Secretary of state was in the eye of multiple political storms during his eight-year tenure.
Minnesota Secretary of State Mark Ritchie decided that eight years of long hours, accusations of stolen elections and the occasional death threat was enough. On Tuesday the Minneapolis DFLer announced he will step down at the end of next year, setting off an immediate scramble for an office that both Democrats and Republicans are eager to control.
“I will miss the many opportunities — traveling the state and learning and being with people,” Ritchie said Tuesday. While rewarding, he said, his time in the office “has come at the expense of family and friends and other parts of my life, so I’m looking forward to just a little break.”
Nineteen minutes after Ritchie’s announcement, candidates started jumping in, eyeing a rare chance to become the state’s chief voting official in a race with no incumbent. Minnesota’s voting laws and election management, like those across the country, have become weapons in the brutally partisan voting wars over who gets to vote and how.
By day’s end more than half a dozen candidates evinced interest in the race and more are expected to follow.
“It’s going to be the most visible and expensive secretary of state’s election in our state’s history,” said Rep. Pat Garofalo, a Farmington Republican who is considering a bid.
Spotlight on once sedate office
Ritchie rose to national attention in 2008, during Minnesota’s months-long U.S. Senate recount battle between Democrat Al Franken and Republican Norm Coleman. The entire Senate election was counted, recounted, challenged and adjudicated, with Ritchie’s every move under intense scrutiny.
“I come with a thick skin,” Ritchie said, “and I know that was part of the deal.”
Though some Republicans still question his handling of that bitter contest, the Minnesota Supreme Court pronounced the election clean and allowed the results to stand.
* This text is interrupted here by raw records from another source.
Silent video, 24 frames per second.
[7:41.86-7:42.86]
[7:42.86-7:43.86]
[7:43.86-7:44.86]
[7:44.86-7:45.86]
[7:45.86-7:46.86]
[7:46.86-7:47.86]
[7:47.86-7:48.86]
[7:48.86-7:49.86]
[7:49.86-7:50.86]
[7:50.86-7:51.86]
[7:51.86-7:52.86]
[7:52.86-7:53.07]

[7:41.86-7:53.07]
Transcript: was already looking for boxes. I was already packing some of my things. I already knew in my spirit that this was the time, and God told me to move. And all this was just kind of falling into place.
Ritchie marks that period with pride.
He said other election officials told him that the nine-month recount, which ended peacefully, “helped to heal some of the wounds that had occurred in 2000,” when Al Gore and George W. Bush fought over the counting of Florida votes in the presidential election.
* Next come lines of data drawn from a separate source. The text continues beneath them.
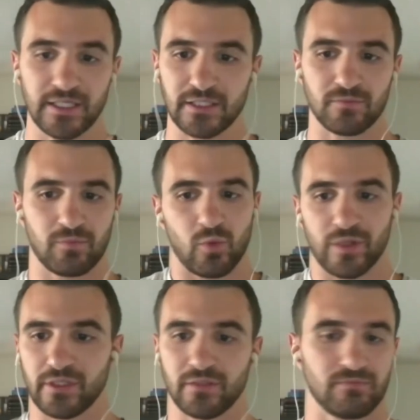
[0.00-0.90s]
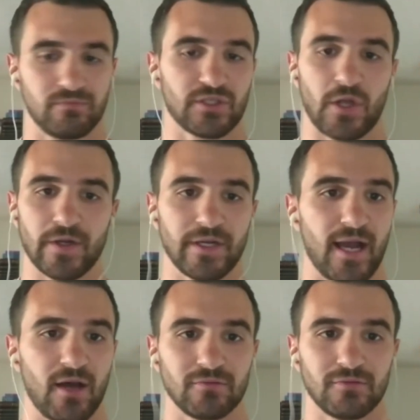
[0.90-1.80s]
And we started
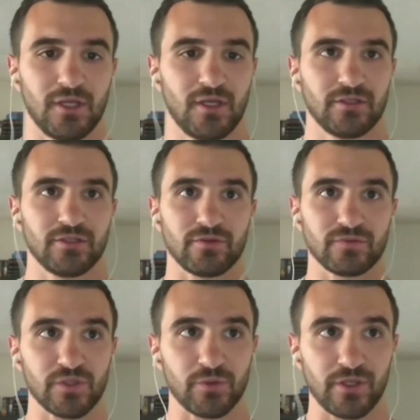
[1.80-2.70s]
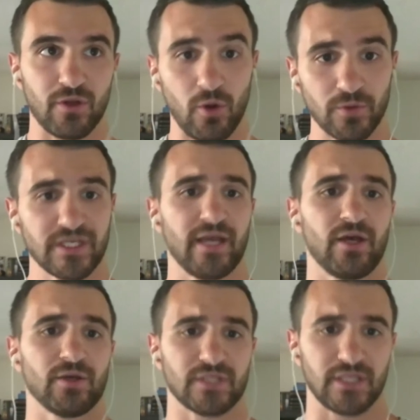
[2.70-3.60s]
out, doing
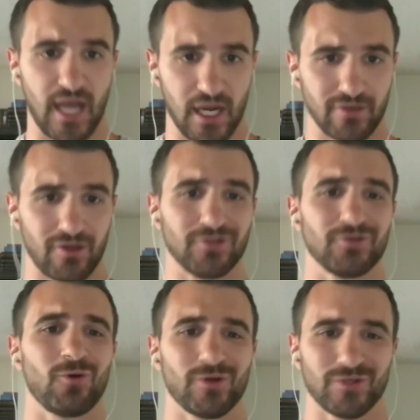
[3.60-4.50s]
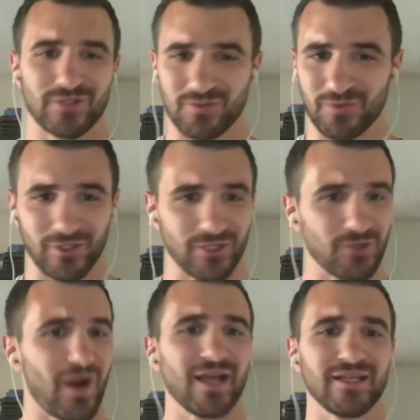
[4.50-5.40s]
wholesales and knocking on doors and really
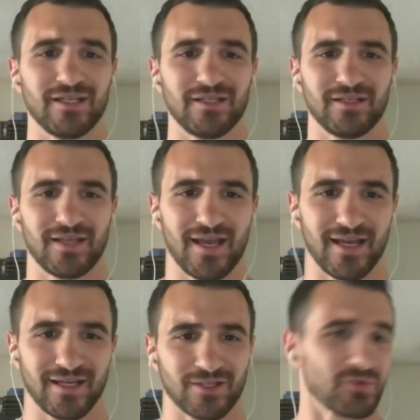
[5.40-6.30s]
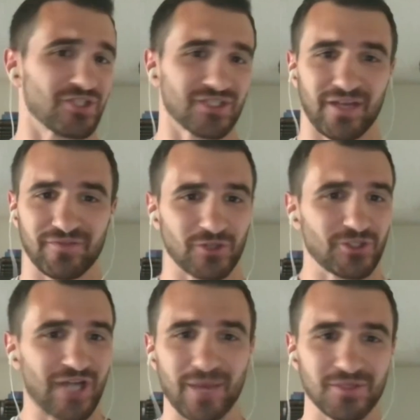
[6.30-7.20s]
grinding because we just left our
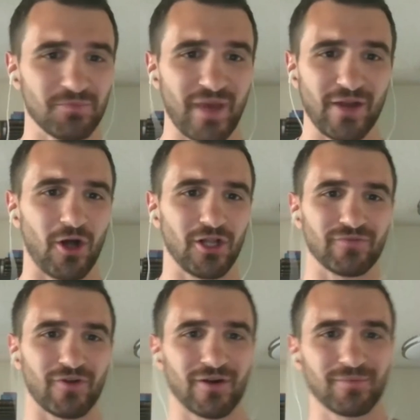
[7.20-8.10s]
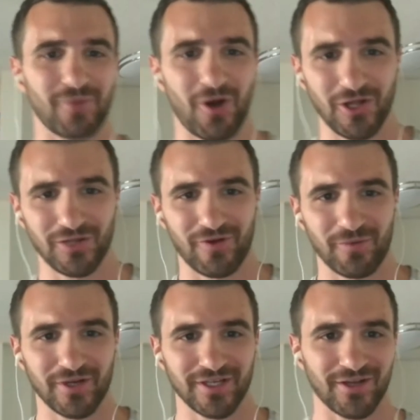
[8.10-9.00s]
jobs and bet all of our
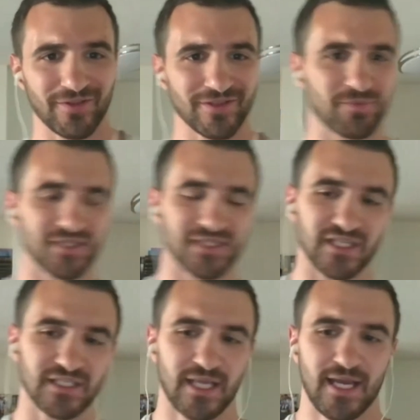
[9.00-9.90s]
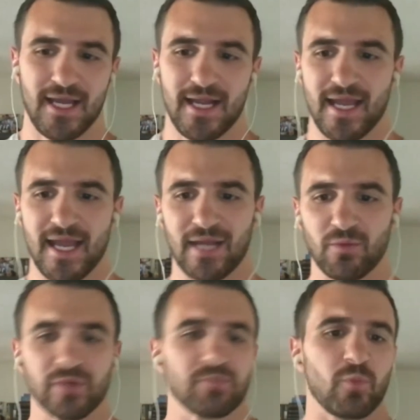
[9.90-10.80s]
money on this business. And
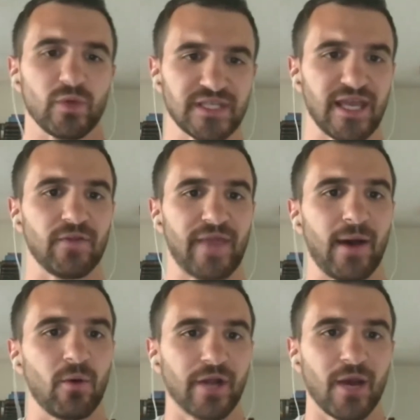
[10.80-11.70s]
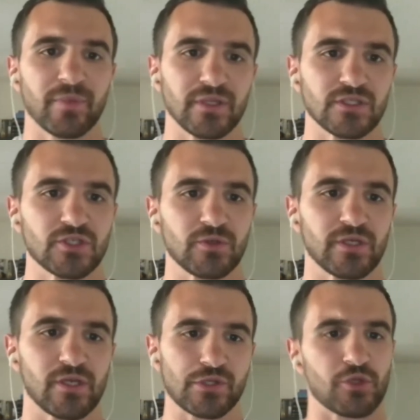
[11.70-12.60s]
we scaled that one up in 2
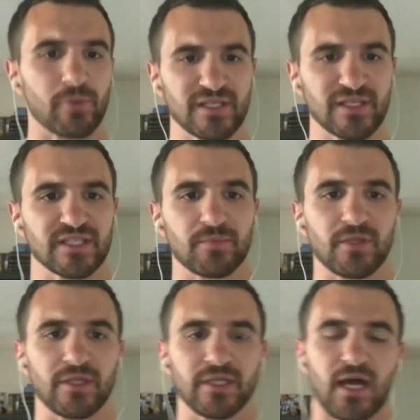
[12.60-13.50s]
years to about $6 million.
In 2010, Ritchie found himself at the center of another epic election nail-biter, when the hard-fought gubernatorial race between DFLer Mark Dayton and Republican Tom Emmer was too close to call. The brickbats, praise and scrutiny started anew.
“Some secretaries of state don’t ever manage a statewide recount. Mark oversaw two within a two-year period,” said DFL state party Chairman Ken Martin, who at the time was managing Dayton’s recount campaign. “His office did an incredible job of handling the logistics of hand-counting millions of ballots to ensure every Minnesotan’s vote counted.” That recount ended narrowly in Dayton’s favor.
Last year, Ritchie’s decisions — and his alleged partisanship — were questioned again when he changed the titles of two constitutional amendments put before voters by Republican lawmakers. This time Ritchie lost. The Minnesota Supreme Court ruled that Ritchie did not have the authority to retitle the Legislature’s proposed amendments. Though the original titles stood, voters ultimately rejected the amendments.
Dan McGrath, president of Minnesota Majority, contends that through Ritchie’s time in office, he paid too little attention to what McGrath sees as the state’s election problem — voter fraud.
“I do hope that our next secretary of state will show a little more concern for the integrity of our election system,” said McGrath, whose group led the failed effort to require all voters to show state-approved identification at the polls. The state’s courts have found no evidence of significant voter fraud in Minnesota.
Asked about his accomplishments, Ritchie led with one that gets little attention: making Minnesota tops in providing business services and digitizing that side of the office.